*** Opening of SOURCE DATA ***

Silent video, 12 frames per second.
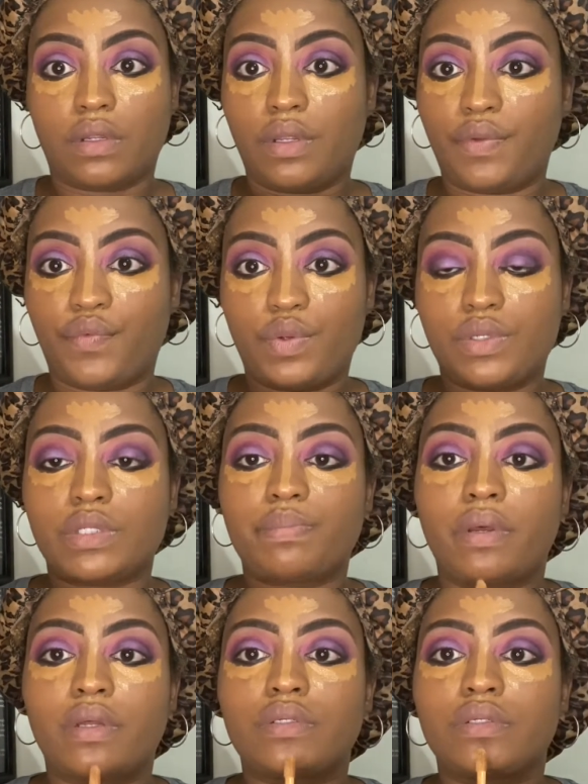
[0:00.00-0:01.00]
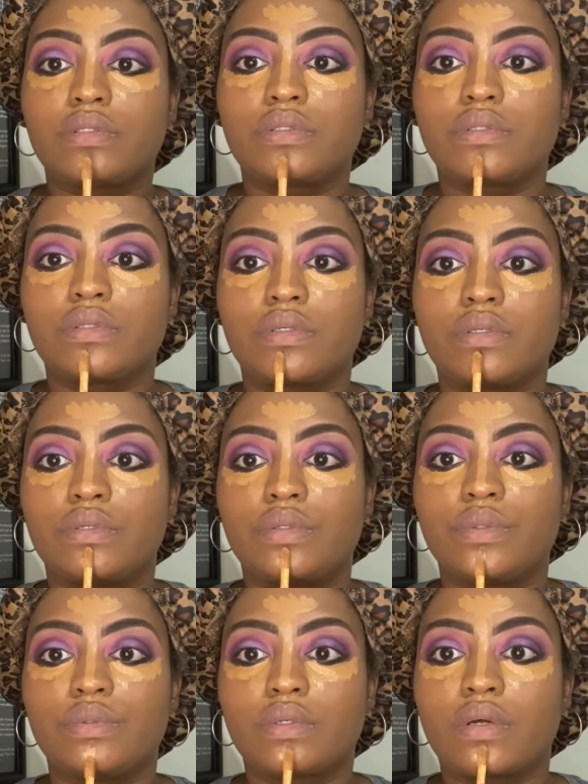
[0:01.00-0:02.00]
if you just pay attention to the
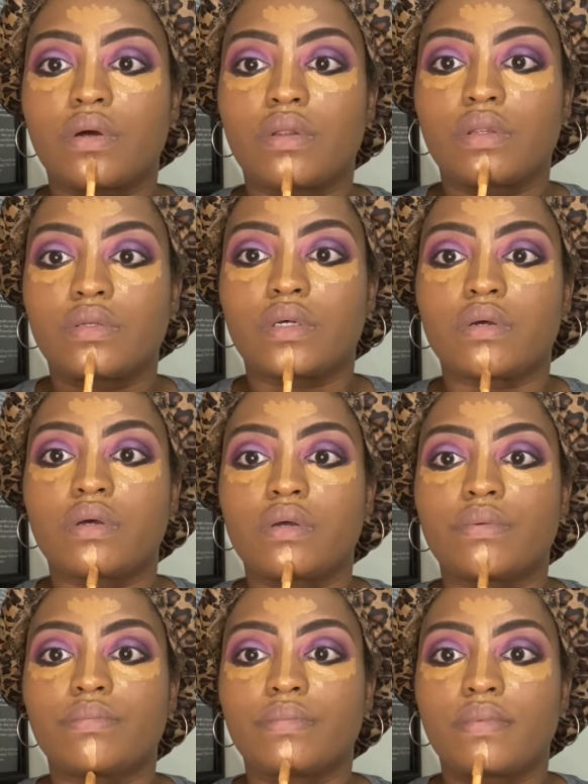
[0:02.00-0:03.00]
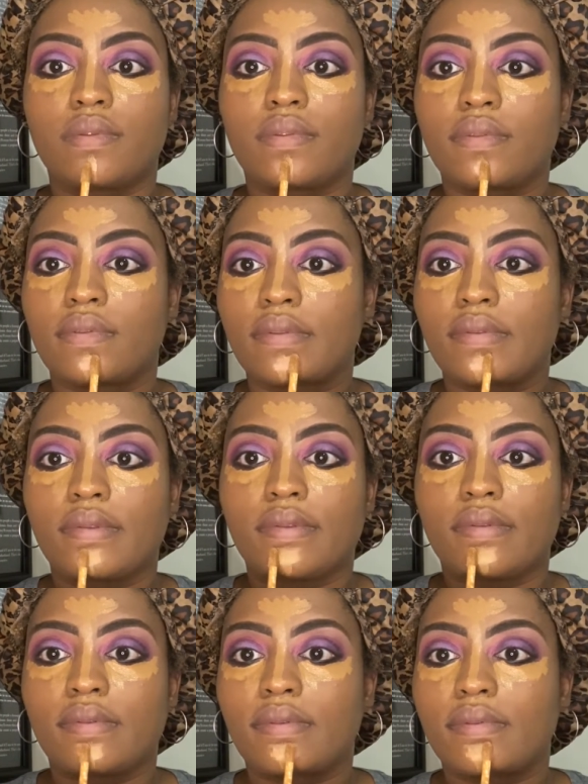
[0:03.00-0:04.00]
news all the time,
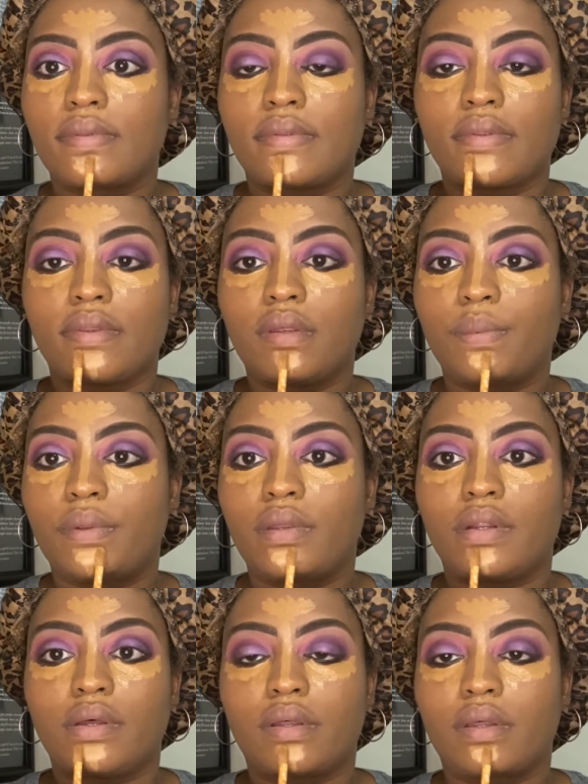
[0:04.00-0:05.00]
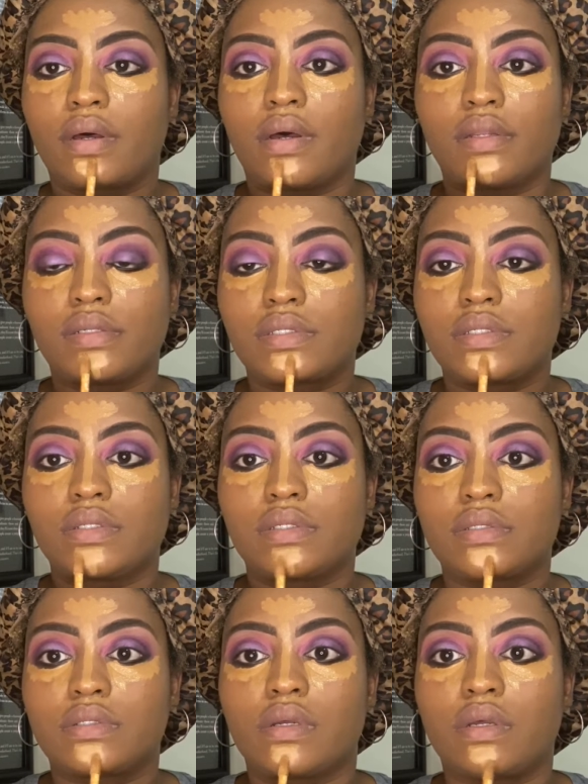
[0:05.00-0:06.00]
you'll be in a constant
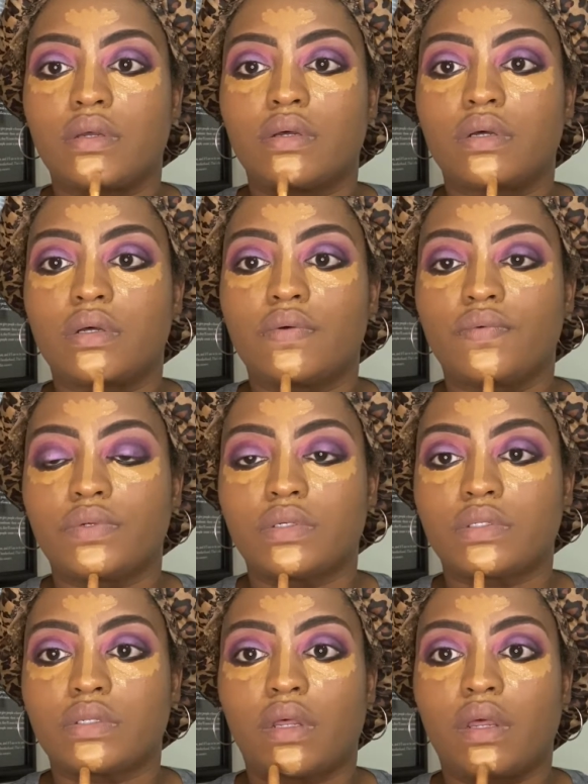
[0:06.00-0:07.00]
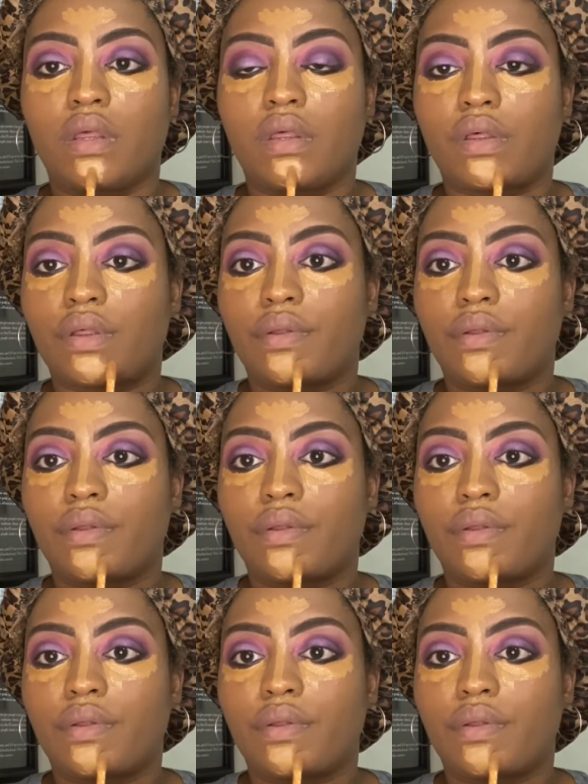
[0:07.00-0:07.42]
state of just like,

*** Close of SOURCE DATA ***
*** Opening of SOURCE DATA ***

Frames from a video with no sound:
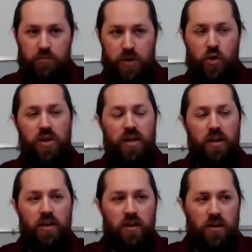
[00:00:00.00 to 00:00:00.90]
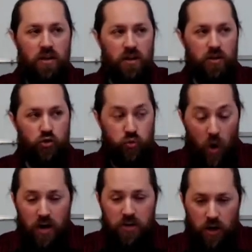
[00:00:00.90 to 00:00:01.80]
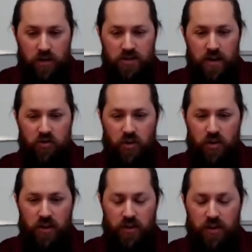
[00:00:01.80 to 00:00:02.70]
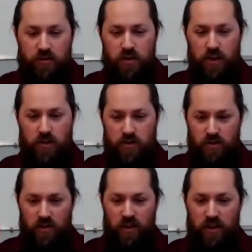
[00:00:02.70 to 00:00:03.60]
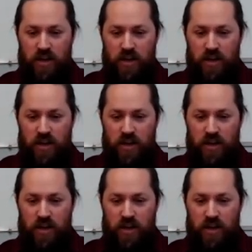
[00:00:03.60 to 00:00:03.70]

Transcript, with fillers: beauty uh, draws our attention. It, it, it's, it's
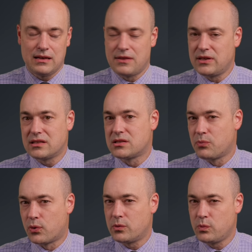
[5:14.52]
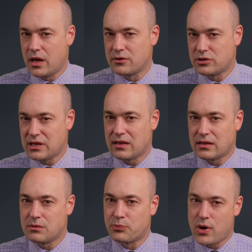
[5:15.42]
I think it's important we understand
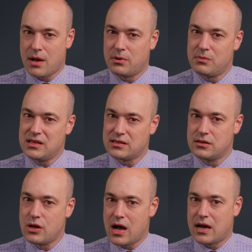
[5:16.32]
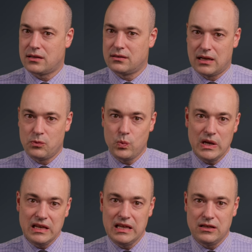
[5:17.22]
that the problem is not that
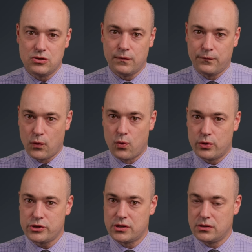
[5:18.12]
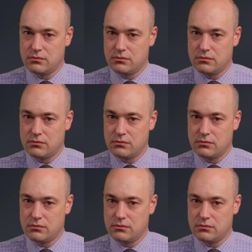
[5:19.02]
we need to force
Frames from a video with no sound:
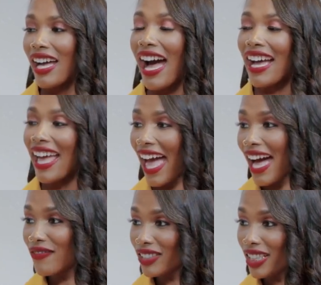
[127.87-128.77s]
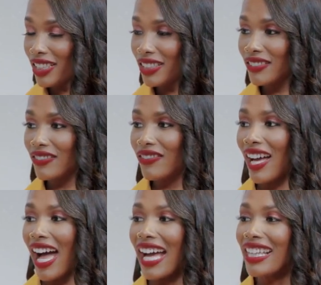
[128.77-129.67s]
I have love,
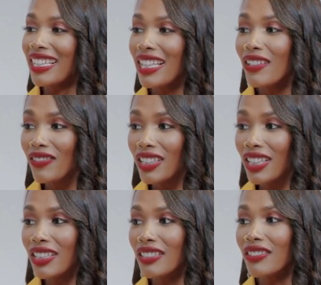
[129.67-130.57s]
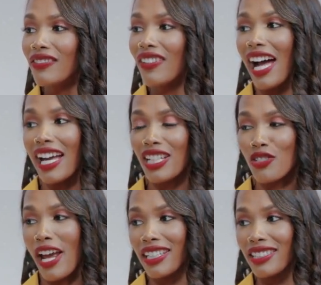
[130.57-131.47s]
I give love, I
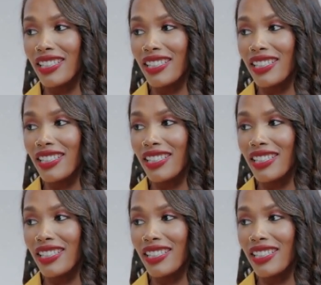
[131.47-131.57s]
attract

*** Close of SOURCE DATA ***
*** Opening of SOURCE DATA ***

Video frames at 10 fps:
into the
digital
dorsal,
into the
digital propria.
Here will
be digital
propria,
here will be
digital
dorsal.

*** Close of SOURCE DATA ***

Pictures aside, print exactly the lines above starting with the one containing "Silent video, 12 frames per second." and going on through the one containing "[0:06.00-0:07.00]".

* [RESULT]
Silent video, 12 frames per second.
[0:00.00-0:01.00]
[0:01.00-0:02.00]
if you just pay attention to the
[0:02.00-0:03.00]
[0:03.00-0:04.00]
news all the time,
[0:04.00-0:05.00]
[0:05.00-0:06.00]
you'll be in a constant
[0:06.00-0:07.00]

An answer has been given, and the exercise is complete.